Please follow these rules.

  • Contact Andrew Szot if you need sudo for anything.
  • Running programs:
    • If you are running a deep learning program always check that nobody else is using the GPU you want to use. Use the command nvidia-smi to check GPU usage.
    • Only run your programs on one GPU This may require changing your code a little bit. Check this post out for how to use only certain GPUs keras-team/keras#6031.
    • The bottleneck of both systems is the CPU. Don't run jobs that hog all of the CPU. Be careful about the number of cores you are using on some of the sklearn functions.
  • Anaconda:
    • Every user shares the same Anaconda distribution. That means everyone has same environments. So if you're using an environment at the same time as someone else watch out for installs.
    • All servers have a conda environment named tf do NOT install any packages to this environment. This environment is a base keras/tensorflow environment. I hope to keep it updated with everything a project should need.
    • All servers also have a conda environment named pt for PyTorch.
    • Don't use virtualenv or pip install anything without being in a conda environment.
  • Data
    • The folders that you should be using are /home/yourusername (the starting directory), /hdd/datasets and /hdd/users/yourusername.
    • /hdd/datasets is a public place to keep datasets for everyone to use. For instance if you want to use the CIFAR dataset first check that it doesn't already exist in /hdd/datasets and if doesn't download it there so other people can use it once you're done. If you're doing some sort of data preprocessing and need to save an altered version of a dataset my idea was that you would save that to /hdd/yourusername. This directory was intended to be a place for you to keep datasets specific to you.

I'm sure problems will come up with people all using the same computer so if you're having any difficulties just contact me.

Getting Started

These GPUs are avaliable for use on CAIS++ projects. The first thing you need is a user account. If you need a user account just message Andrew Szot on Slack with the username that you want along with your ssh public key. You will be able to log into all of the CAIS++ machines with this same account (you don't need to specify a password because of your ssh key).

Connecting to the Machine

Only read this section if you don't know how to work on a remote machine

Now that you have your username you are ready to connect to a machine. Go to the "servers" section of this README for the list of servers that you can connect to. Maybe check the "servers" slack channel for server avaliability. Now you have an IP that you want to connect to.

There are a couple of different ways of actually working and running scripts on a remote machine.

The easiest way is to get a SFTP client. This will allow you to transfer files on your compute to the remote computer over SFTP (file transfer over SSH). For Mac I recommend Cyberduck. For Windows I recommend Filezilla. You should be able to connect and see the remote machine file system as well as your own file system on both of these programs.

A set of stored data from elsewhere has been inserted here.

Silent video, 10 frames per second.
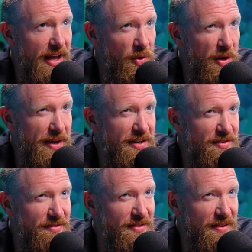Yeah. It so, would have
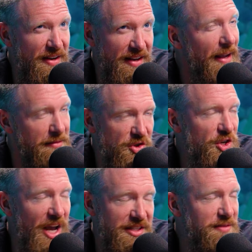been. Like
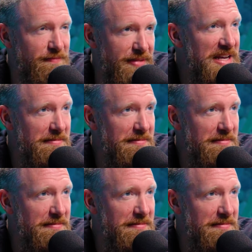justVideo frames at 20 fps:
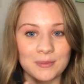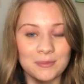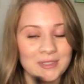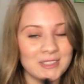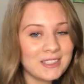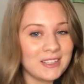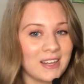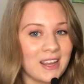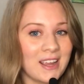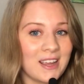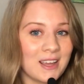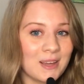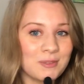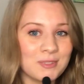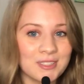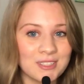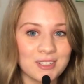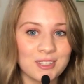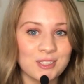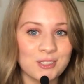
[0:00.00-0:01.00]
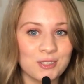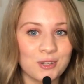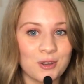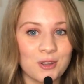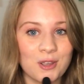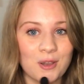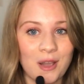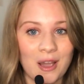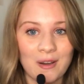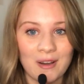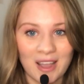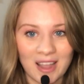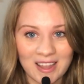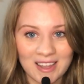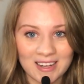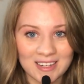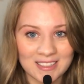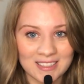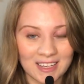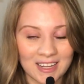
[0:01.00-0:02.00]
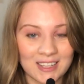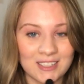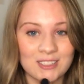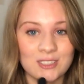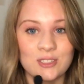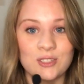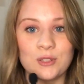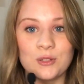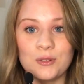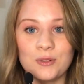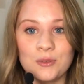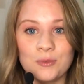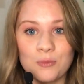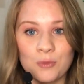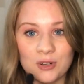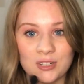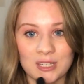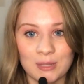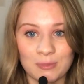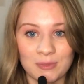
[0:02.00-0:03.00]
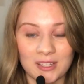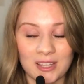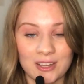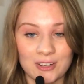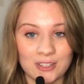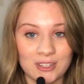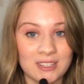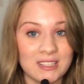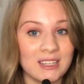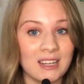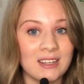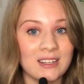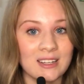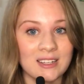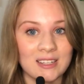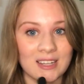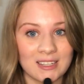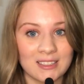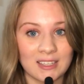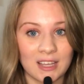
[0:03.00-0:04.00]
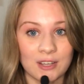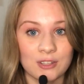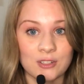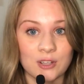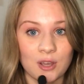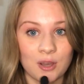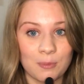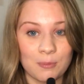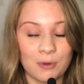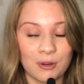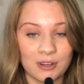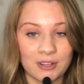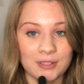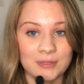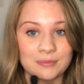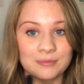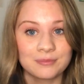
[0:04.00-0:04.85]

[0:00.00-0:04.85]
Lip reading: But today, I'm just going to show you how I annotate to more deeply understand and dissect a book.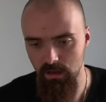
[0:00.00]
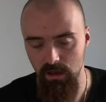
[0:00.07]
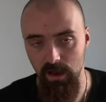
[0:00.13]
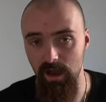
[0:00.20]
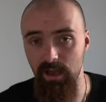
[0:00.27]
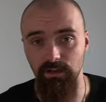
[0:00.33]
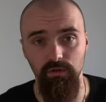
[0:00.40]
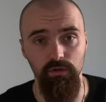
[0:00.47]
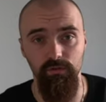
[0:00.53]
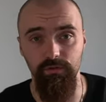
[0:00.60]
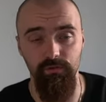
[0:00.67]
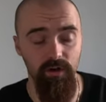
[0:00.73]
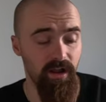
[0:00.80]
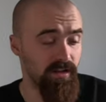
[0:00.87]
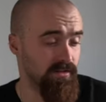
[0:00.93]
I had good
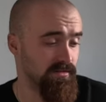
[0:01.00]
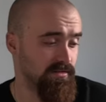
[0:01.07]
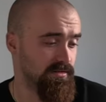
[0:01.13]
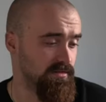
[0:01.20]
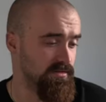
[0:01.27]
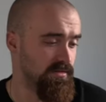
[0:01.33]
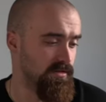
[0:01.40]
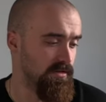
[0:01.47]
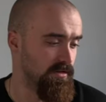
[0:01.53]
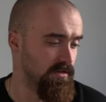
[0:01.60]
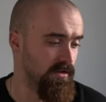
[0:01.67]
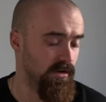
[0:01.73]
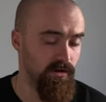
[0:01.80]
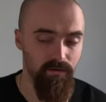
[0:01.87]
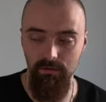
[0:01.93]
friends, you
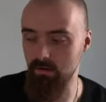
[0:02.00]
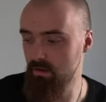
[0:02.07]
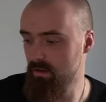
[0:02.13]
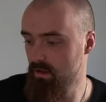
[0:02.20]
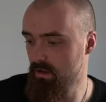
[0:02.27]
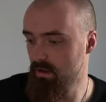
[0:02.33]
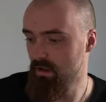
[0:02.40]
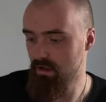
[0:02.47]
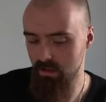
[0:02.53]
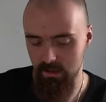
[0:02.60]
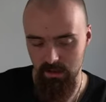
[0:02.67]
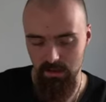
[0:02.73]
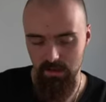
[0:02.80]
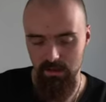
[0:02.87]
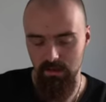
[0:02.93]
know.
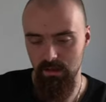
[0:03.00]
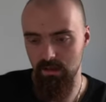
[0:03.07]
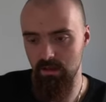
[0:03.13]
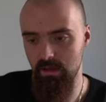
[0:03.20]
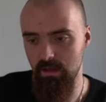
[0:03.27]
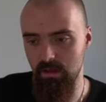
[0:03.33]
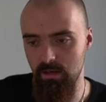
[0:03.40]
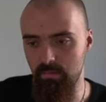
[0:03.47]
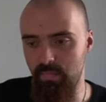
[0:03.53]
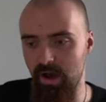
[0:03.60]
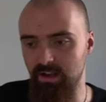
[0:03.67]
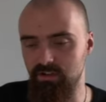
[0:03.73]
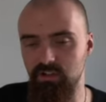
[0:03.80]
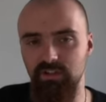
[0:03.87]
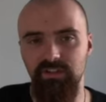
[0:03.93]
But
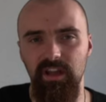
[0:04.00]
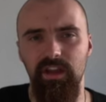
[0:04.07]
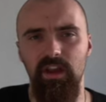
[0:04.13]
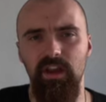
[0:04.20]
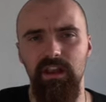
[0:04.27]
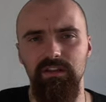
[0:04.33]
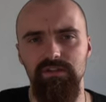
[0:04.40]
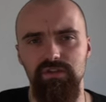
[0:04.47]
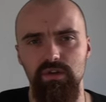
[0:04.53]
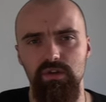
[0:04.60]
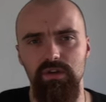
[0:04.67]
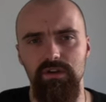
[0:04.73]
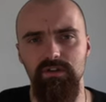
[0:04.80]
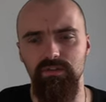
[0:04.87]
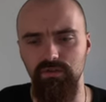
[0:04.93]
I just didn't
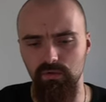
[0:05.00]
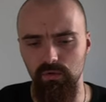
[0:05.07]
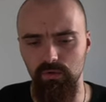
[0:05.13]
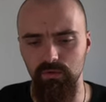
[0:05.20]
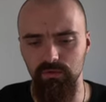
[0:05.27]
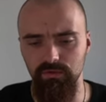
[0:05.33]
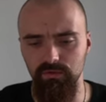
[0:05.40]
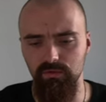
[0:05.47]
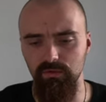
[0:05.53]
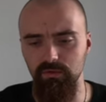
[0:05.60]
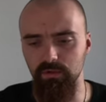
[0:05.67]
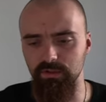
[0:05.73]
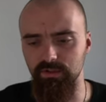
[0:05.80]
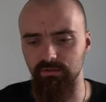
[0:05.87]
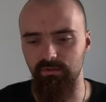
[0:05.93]
enjoy school. School
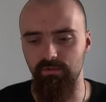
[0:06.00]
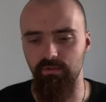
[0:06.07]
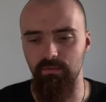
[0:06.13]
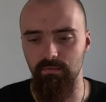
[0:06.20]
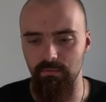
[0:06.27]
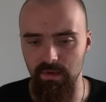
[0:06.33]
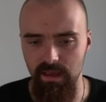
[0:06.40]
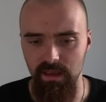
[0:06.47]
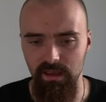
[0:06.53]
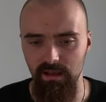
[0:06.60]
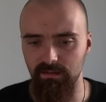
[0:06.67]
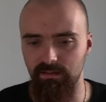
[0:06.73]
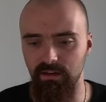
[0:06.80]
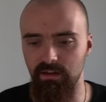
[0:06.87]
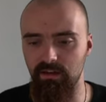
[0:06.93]
wasn't for me. I
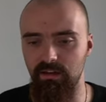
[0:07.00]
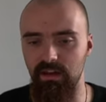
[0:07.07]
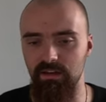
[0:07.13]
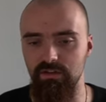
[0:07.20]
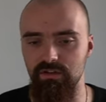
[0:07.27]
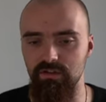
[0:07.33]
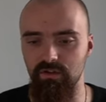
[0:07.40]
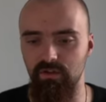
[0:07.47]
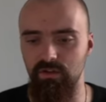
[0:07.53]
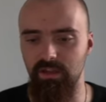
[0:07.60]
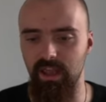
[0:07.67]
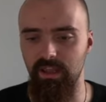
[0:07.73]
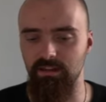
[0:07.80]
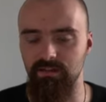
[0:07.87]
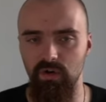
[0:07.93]
didn't enjoy
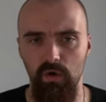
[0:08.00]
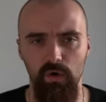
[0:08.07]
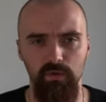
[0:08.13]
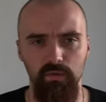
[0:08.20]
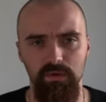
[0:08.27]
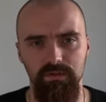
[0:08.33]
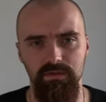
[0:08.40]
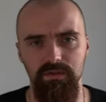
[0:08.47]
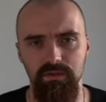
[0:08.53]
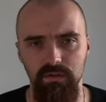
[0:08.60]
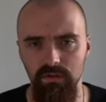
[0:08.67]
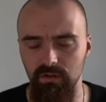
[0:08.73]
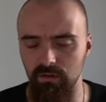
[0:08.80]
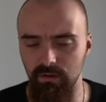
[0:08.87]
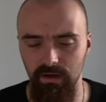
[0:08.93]
getting told what to
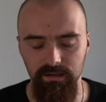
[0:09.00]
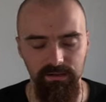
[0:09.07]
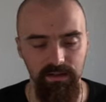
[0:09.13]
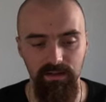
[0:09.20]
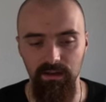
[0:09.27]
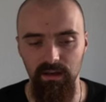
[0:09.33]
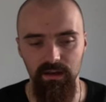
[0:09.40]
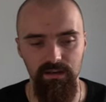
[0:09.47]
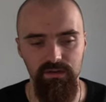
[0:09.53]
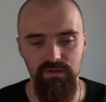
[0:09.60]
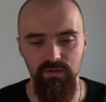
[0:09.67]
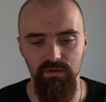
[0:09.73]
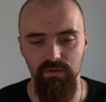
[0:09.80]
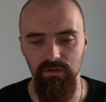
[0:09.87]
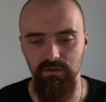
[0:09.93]
do. I didn't
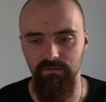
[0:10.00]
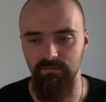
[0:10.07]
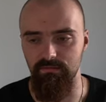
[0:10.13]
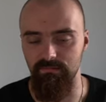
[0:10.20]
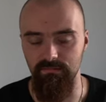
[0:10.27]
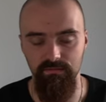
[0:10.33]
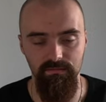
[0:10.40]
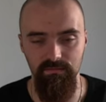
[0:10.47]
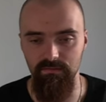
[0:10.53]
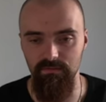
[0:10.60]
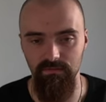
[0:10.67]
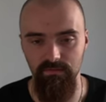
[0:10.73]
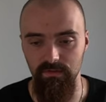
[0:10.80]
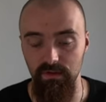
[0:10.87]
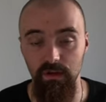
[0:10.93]
enjoy
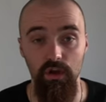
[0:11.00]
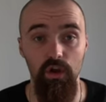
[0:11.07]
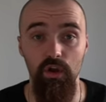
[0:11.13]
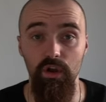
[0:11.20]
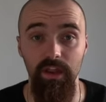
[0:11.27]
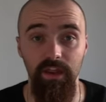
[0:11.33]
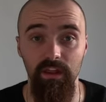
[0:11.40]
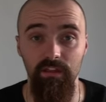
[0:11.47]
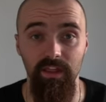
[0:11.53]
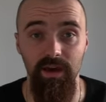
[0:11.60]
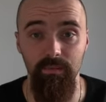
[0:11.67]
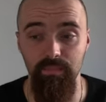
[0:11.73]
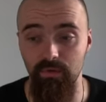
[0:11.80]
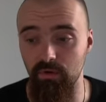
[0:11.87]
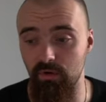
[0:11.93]
learning at
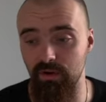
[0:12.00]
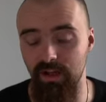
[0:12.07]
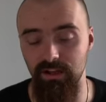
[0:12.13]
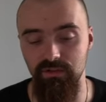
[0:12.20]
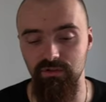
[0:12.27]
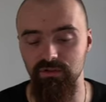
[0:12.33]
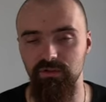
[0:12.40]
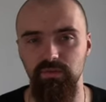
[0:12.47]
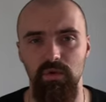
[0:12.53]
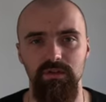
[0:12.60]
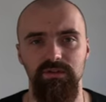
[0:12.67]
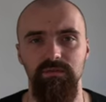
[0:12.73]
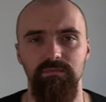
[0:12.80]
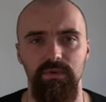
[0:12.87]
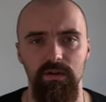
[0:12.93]
that point. I just
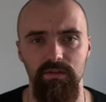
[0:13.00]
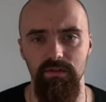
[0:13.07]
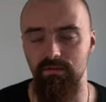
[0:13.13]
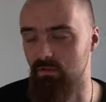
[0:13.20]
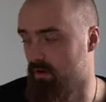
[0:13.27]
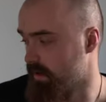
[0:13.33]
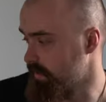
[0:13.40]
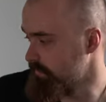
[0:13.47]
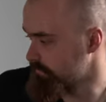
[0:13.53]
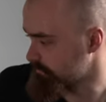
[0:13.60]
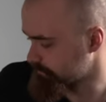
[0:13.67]
wasn't bothered, right?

I am not very familiar with Filezilla but I know that on Cyberduck you can edit files on the remote computer's filesystem from a local text editor like sublime or whatever you use. Or you can edit the files on your computer and then drag and drop them onto the server filesystem.

I would recommend not downloading big datasets to your personal computer and then uploading them to the remote machine using SFTP. Use wget.

Now that your files are on the server you have to log onto the server to actually run whatever programs you made and see the output. You have to log into the server using SSH. If you're on Mac or Linux just use the SSH command (ssh yourusername@serverip). You will then be prompted for your password. Of course if you want you can add your public key on the remote machine so you don't have to worry about typing your password every time. On Windows use PuTTY. Now that you're connected remotely to the server you can use the command line like you normally would.

An issue you will run into is everytime you close your laptop the SSH session will close and your program will stop running. We want a way to keep the program running even when you are logged out. For that use tmux session.

  • tmux to start a tmux session.
  • Run your script.
  • Close your computer or whatever.
  • Log back in to the remote machine.
  • tmux ls to see active tmux sessions. You should see a session from earlier.
  • tmux a -t 0 to attach to the first tmux session from the tmux ls list.
  • Your program will still be running and you can see the output of it!